Many credit cards offer big time rewards in the form of points and miles as either a sign-up bonus or for spending money on your card (or both). Just ensure that your particular currency of points or miles enables you to get a refund should you need to cancel your trip.

For example, Southwest Airlines always allows passengers to cancel award flights and receive a full refund of all of your points, taxes and fees. But on airlines like JetBlue or United, you may find yourself paying what’s called a mileage redeposit fee on some bookings, which is a fee to get those points returned back to you. While this fee may be waived in 2020, policies are always changing and are in flux for 2021.

If your credit card is helping you earn gobs of points, you don’t want to lose them just because your trip got canceled — so choose your currencies carefully.

4. Statement credits for at-home spending, like takeout or streaming

One of the most delightful aspects about travel credit cards is the benefits you get that you might not otherwise pay for yourself, but that improve your experiences: lounge access, airport restaurant credits or upgraded boarding. Even if you’re not traveling, the same logic applies to non-travel perks.

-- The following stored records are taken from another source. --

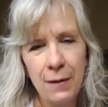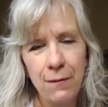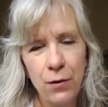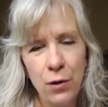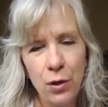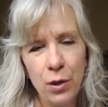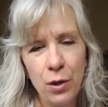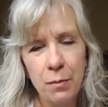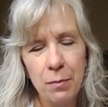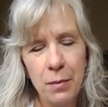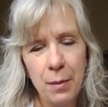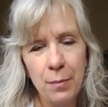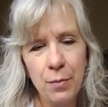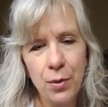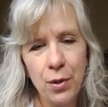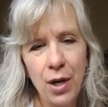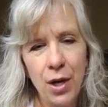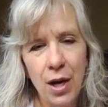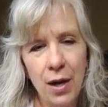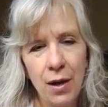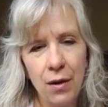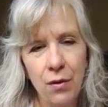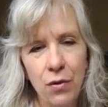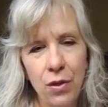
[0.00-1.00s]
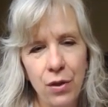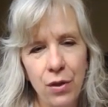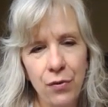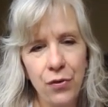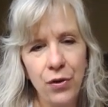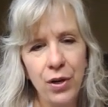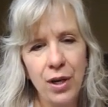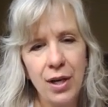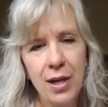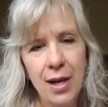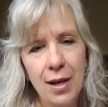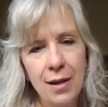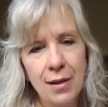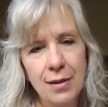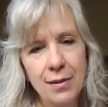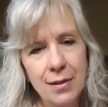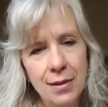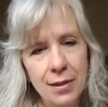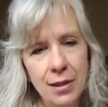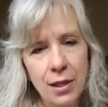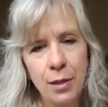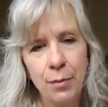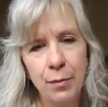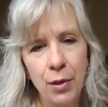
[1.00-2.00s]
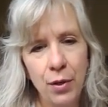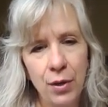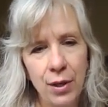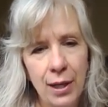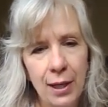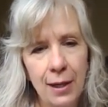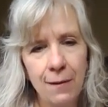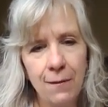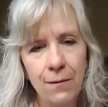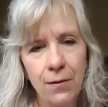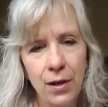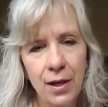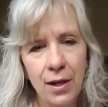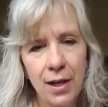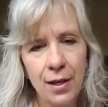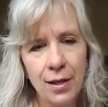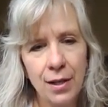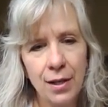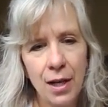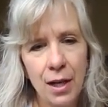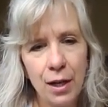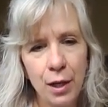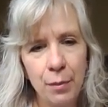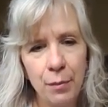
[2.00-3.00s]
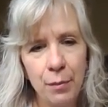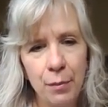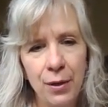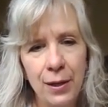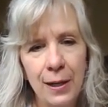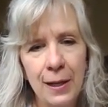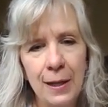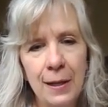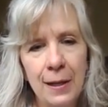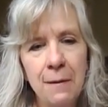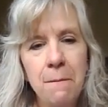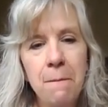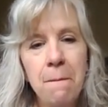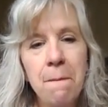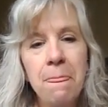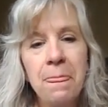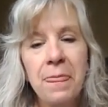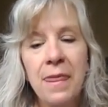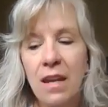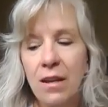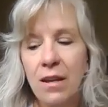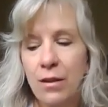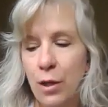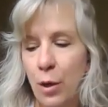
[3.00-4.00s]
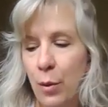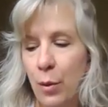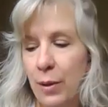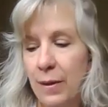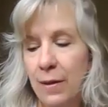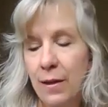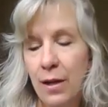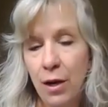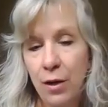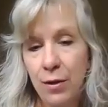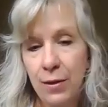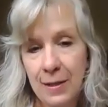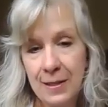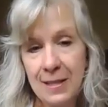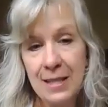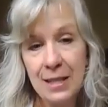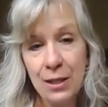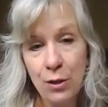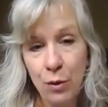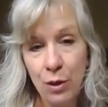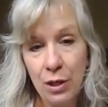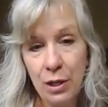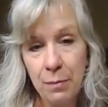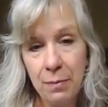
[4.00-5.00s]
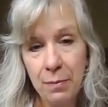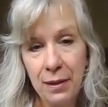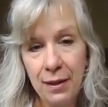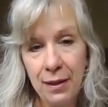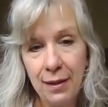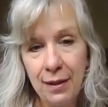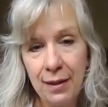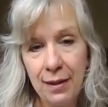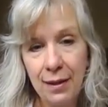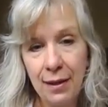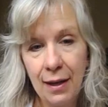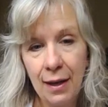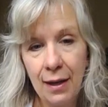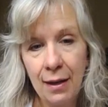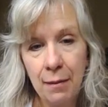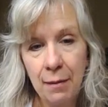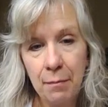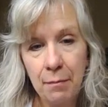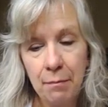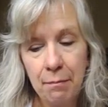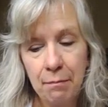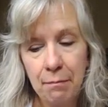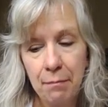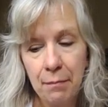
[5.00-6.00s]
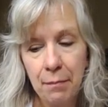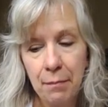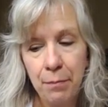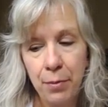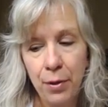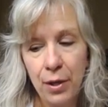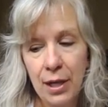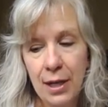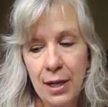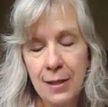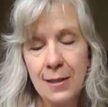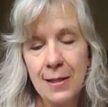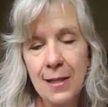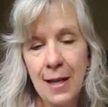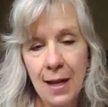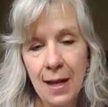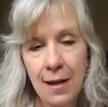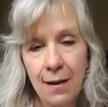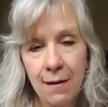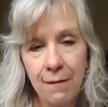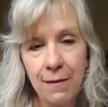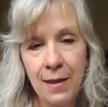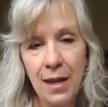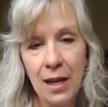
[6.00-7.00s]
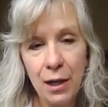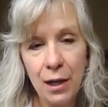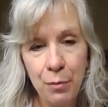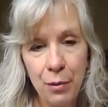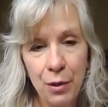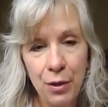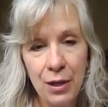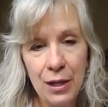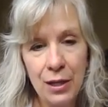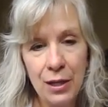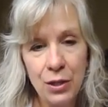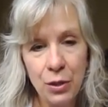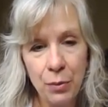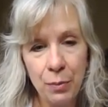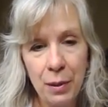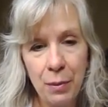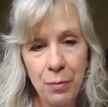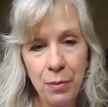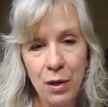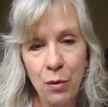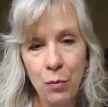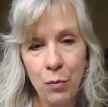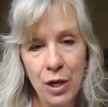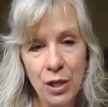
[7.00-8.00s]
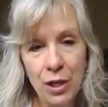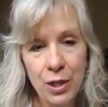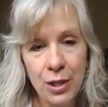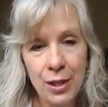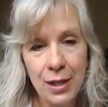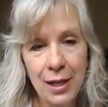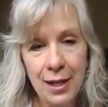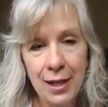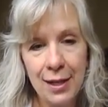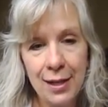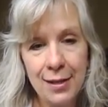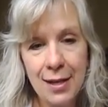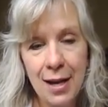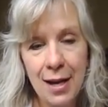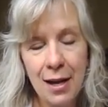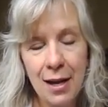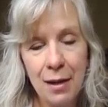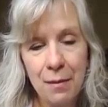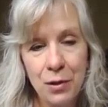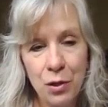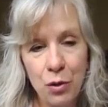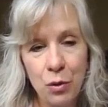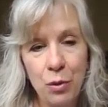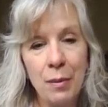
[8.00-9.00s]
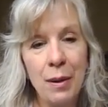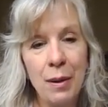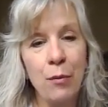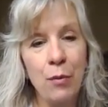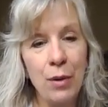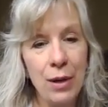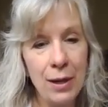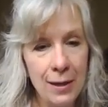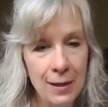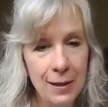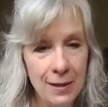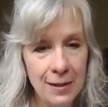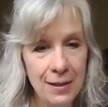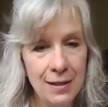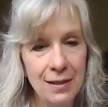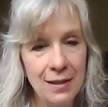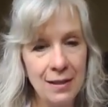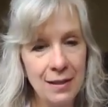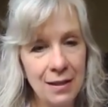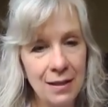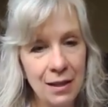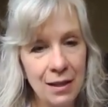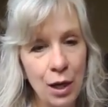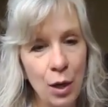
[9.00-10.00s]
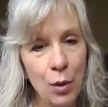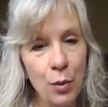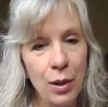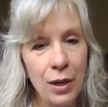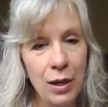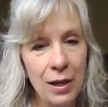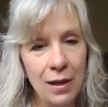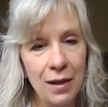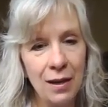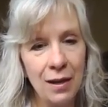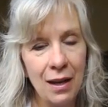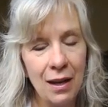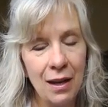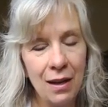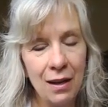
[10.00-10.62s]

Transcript: you're a member of the Freecon community, freecon.community. So in there, this is going to be put inside of that community so people can watch it anytime. So you might want to go in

Especially now, issuers are throwing in benefits designed for sheltering in place. As an example, you’ll find credits for Variis by Equinox, an app designed by the gym that brings Equinox’s workouts to your living room. Plus, more cards offer credits toward takeout or discounts on delivery, so you have a good excuse to order in from the new pizza place you’ve been pining for. And keep an eye out for special offers on streaming services, so you can finally binge that new hit show everyone is talking about.

You might not be the kind of person who’d pay for a Disney+ subscription or a Peloton membership on your own, but when it’s free or discounted thanks to your credit card, you may find that Baby Yoda and yoga can make your social-distanced life just a bit better.

The bottom line

Premium travel credit cards aren’t totally dead — but you should ensure the card you have has benefits you’ll actually use. Whether they’re travel-specific benefits that enable more cancellation flexibility (which is more important than ever in the ongoing COVID-travel world), or the benefits have hardly anything to do with travel at all, the right credit card can simultaneously make your life a little more posh and a little less of a headache.

In 2021, don’t be seduced by benefits like a Southwest Companion Pass or Marriott Bonvoy Elite Status. Travel insurance and flexible cancellation policies are less sexy, but in a year when you’re not traveling the way you used to, they can be the most valuable credit card benefits of all.